Saved entries
──────

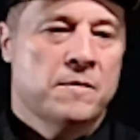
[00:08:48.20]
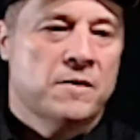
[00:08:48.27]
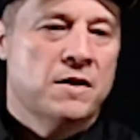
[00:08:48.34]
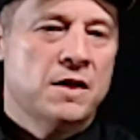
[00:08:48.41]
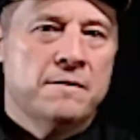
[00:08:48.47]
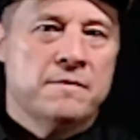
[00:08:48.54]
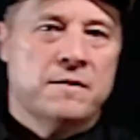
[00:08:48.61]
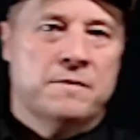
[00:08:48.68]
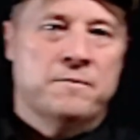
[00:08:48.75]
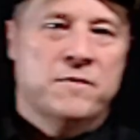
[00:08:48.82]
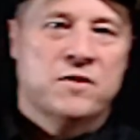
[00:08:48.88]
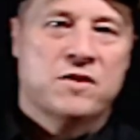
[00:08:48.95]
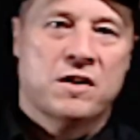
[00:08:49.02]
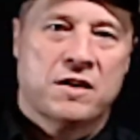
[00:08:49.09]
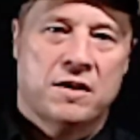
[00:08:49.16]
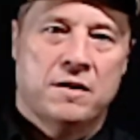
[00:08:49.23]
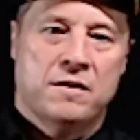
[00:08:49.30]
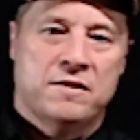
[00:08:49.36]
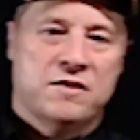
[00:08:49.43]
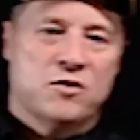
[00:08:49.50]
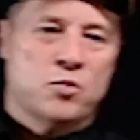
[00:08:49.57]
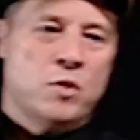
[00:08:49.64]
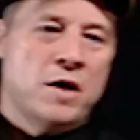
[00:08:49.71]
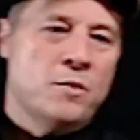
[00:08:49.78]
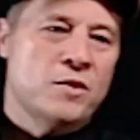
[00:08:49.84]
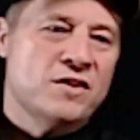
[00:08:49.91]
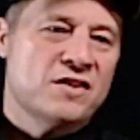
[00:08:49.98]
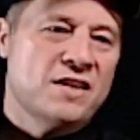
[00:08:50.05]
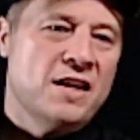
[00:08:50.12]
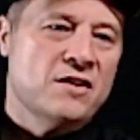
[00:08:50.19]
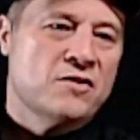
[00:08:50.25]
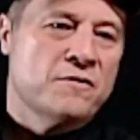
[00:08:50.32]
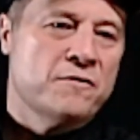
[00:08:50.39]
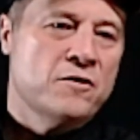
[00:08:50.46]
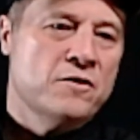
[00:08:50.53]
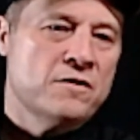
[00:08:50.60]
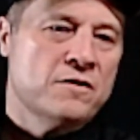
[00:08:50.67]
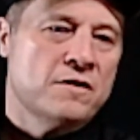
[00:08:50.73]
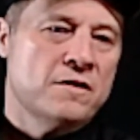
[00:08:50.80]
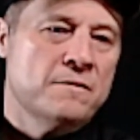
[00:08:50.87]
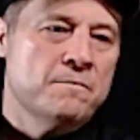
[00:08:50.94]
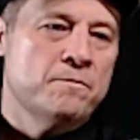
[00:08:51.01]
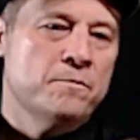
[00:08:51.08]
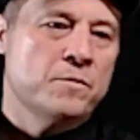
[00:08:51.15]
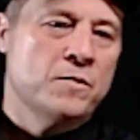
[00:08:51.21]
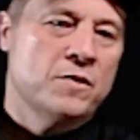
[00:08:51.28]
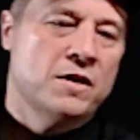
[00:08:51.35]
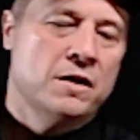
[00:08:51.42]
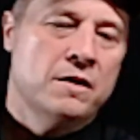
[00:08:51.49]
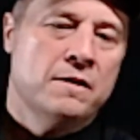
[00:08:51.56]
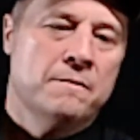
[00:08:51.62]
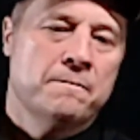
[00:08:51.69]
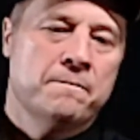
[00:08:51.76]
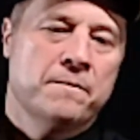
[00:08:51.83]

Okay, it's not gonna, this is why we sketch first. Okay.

──────

Work instructions
The entries above should be retyped word for word, with all pictures omitted.

Output for this task
[00:08:48.20]
[00:08:48.27]
[00:08:48.34]
[00:08:48.41]
[00:08:48.47]
[00:08:48.54]
[00:08:48.61]
[00:08:48.68]
[00:08:48.75]
[00:08:48.82]
[00:08:48.88]
[00:08:48.95]
[00:08:49.02]
[00:08:49.09]
[00:08:49.16]
[00:08:49.23]
[00:08:49.30]
[00:08:49.36]
[00:08:49.43]
[00:08:49.50]
[00:08:49.57]
[00:08:49.64]
[00:08:49.71]
[00:08:49.78]
[00:08:49.84]
[00:08:49.91]
[00:08:49.98]
[00:08:50.05]
[00:08:50.12]
[00:08:50.19]
[00:08:50.25]
[00:08:50.32]
[00:08:50.39]
[00:08:50.46]
[00:08:50.53]
[00:08:50.60]
[00:08:50.67]
[00:08:50.73]
[00:08:50.80]
[00:08:50.87]
[00:08:50.94]
[00:08:51.01]
[00:08:51.08]
[00:08:51.15]
[00:08:51.21]
[00:08:51.28]
[00:08:51.35]
[00:08:51.42]
[00:08:51.49]
[00:08:51.56]
[00:08:51.62]
[00:08:51.69]
[00:08:51.76]
[00:08:51.83]

Okay, it's not gonna, this is why we sketch first. Okay.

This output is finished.